### DATA EXCERPTS:

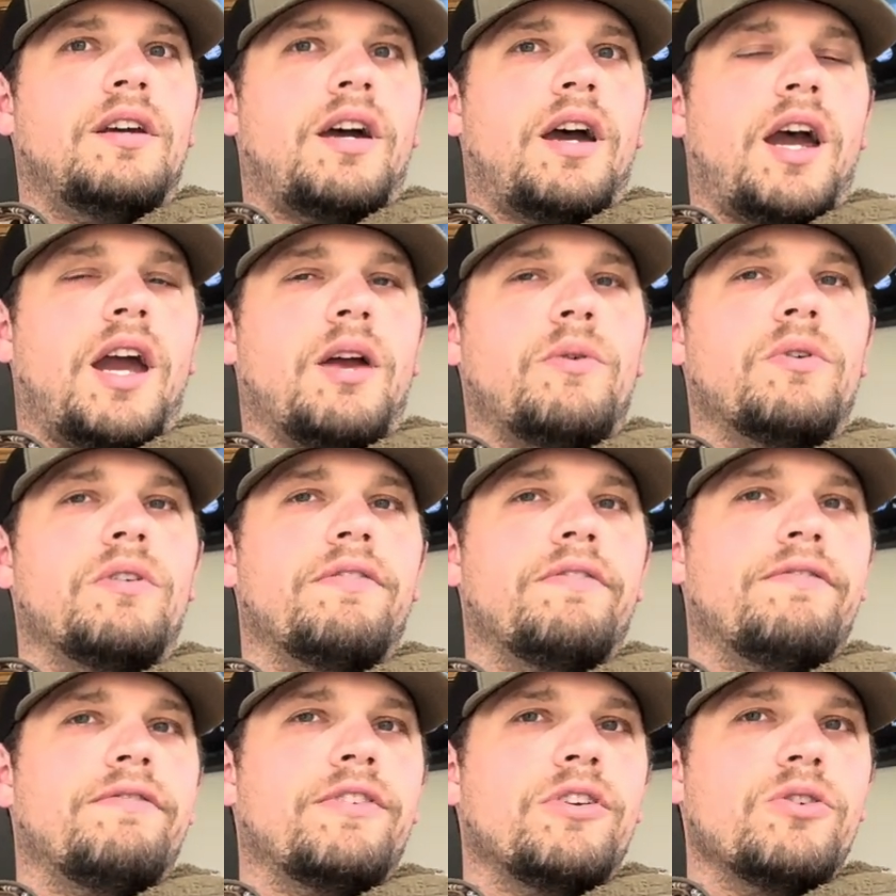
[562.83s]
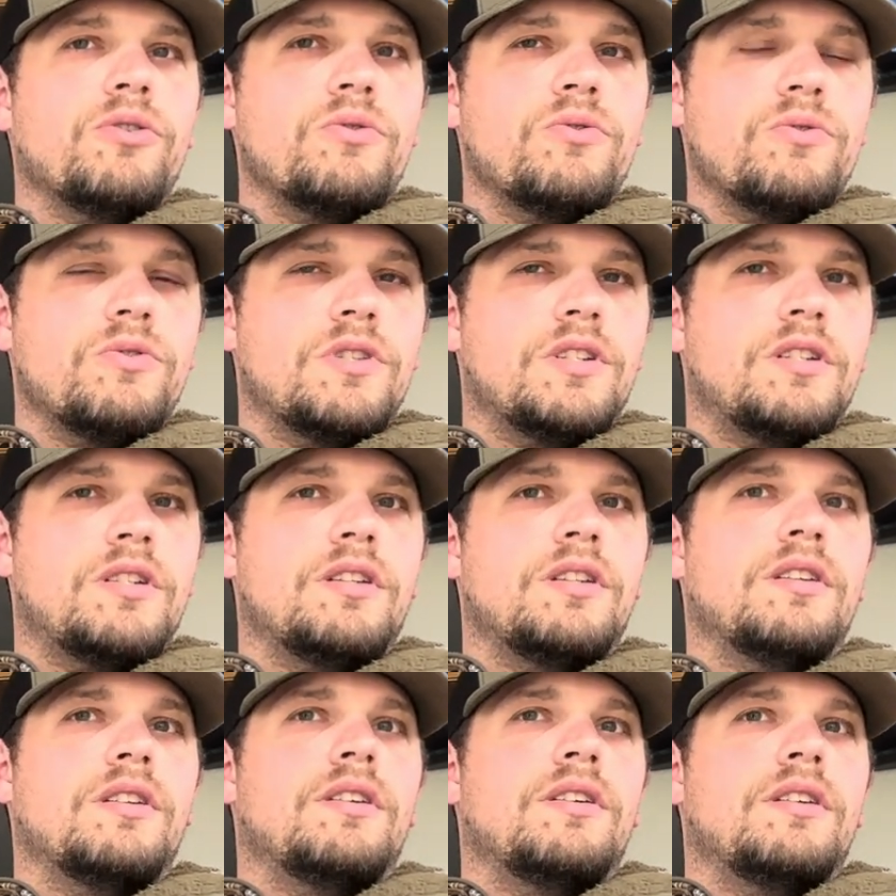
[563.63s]
I refused
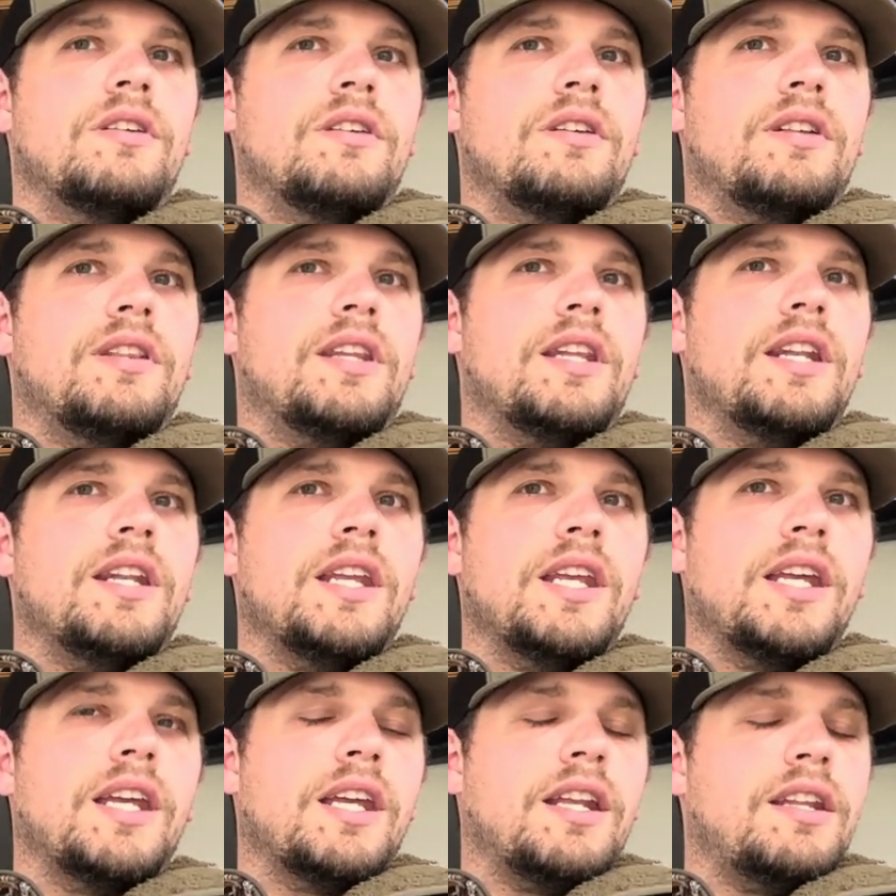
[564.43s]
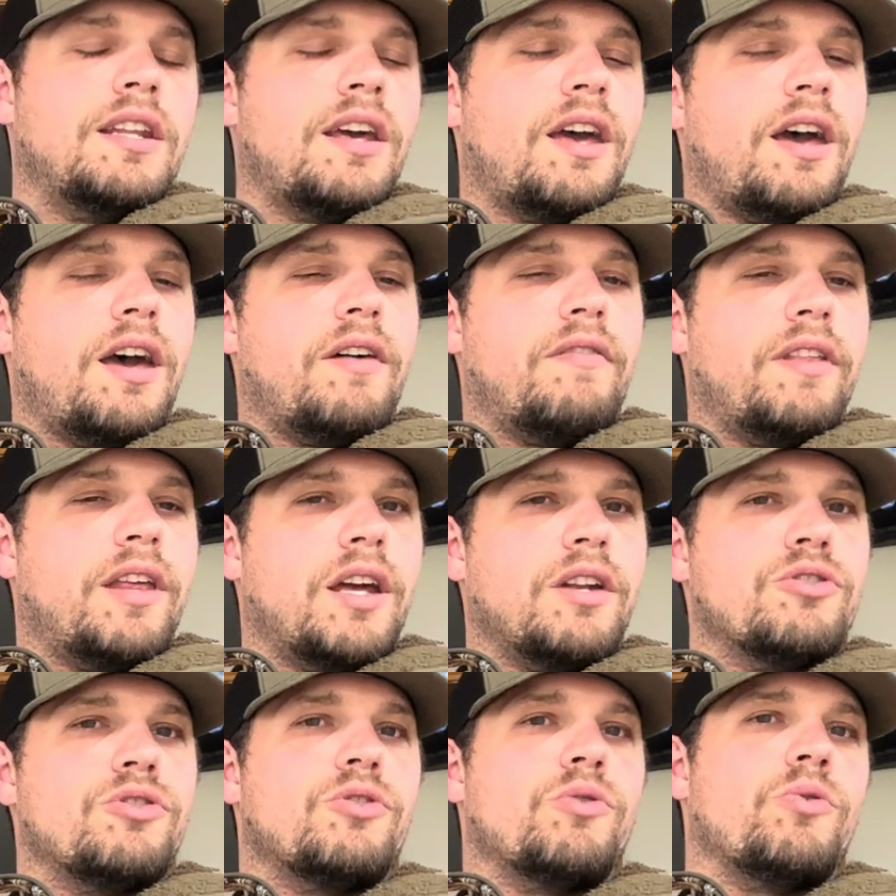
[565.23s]
the need to have
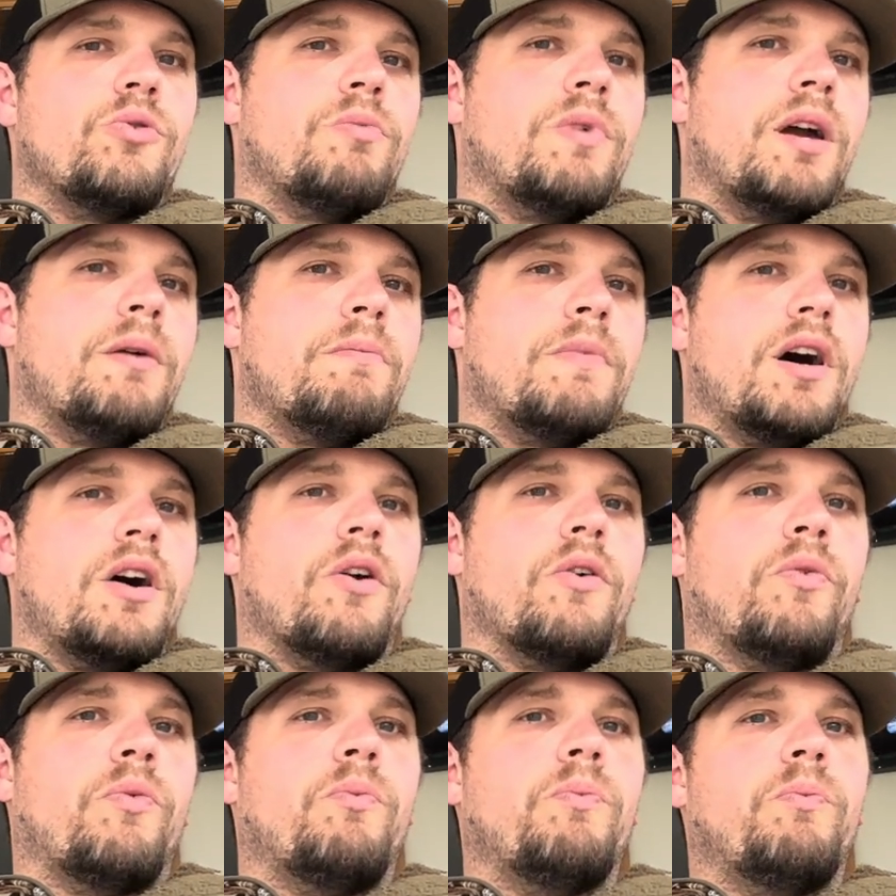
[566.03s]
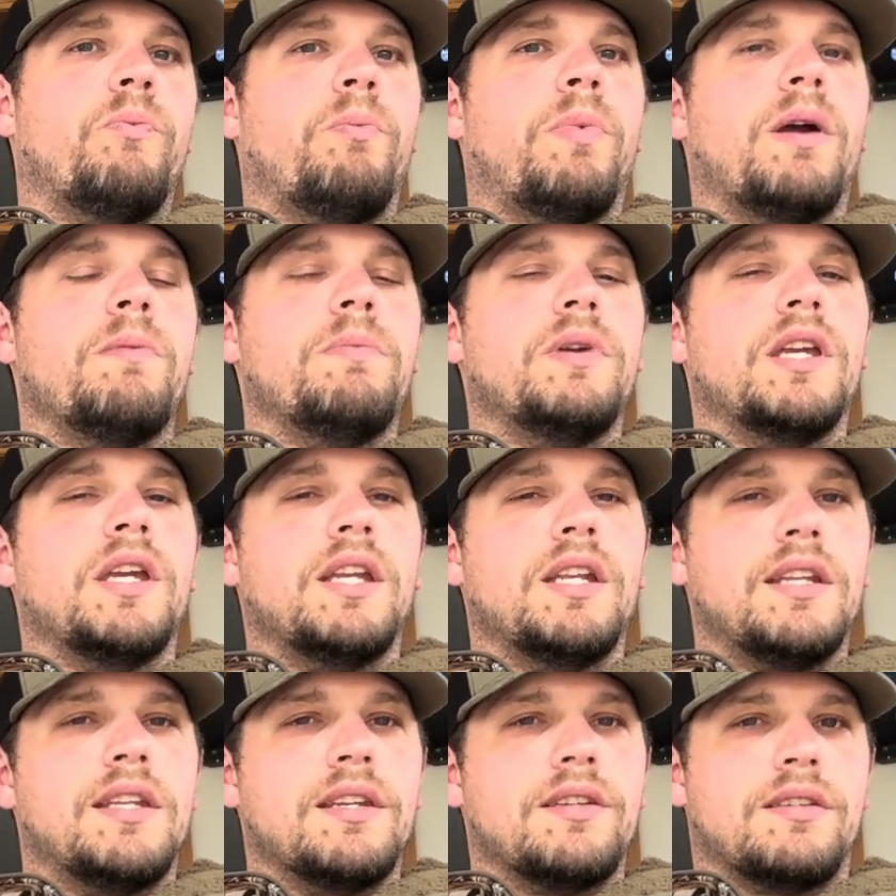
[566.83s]
that chew in my mouth by
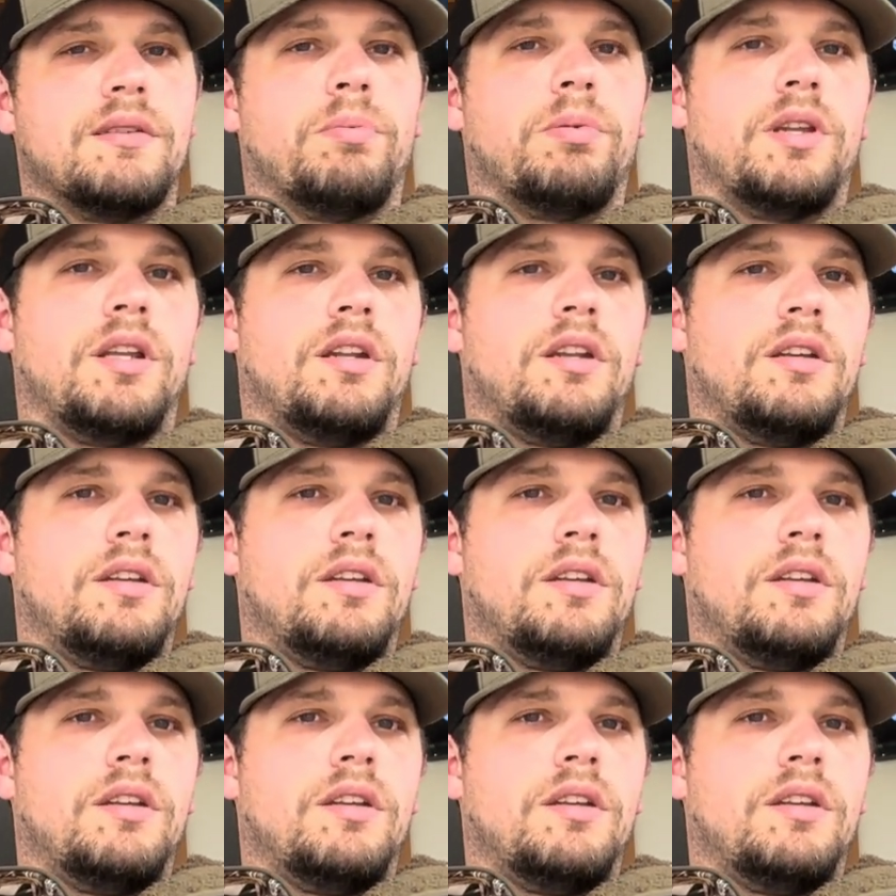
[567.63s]
being disciplined.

### TASK REQUIREMENTS:
Your task is an exact printout of the records above, with no pictures.

### TASK RESPONSE:
[562.83s]
[563.63s]
I refused
[564.43s]
[565.23s]
the need to have
[566.03s]
[566.83s]
that chew in my mouth by
[567.63s]
being disciplined.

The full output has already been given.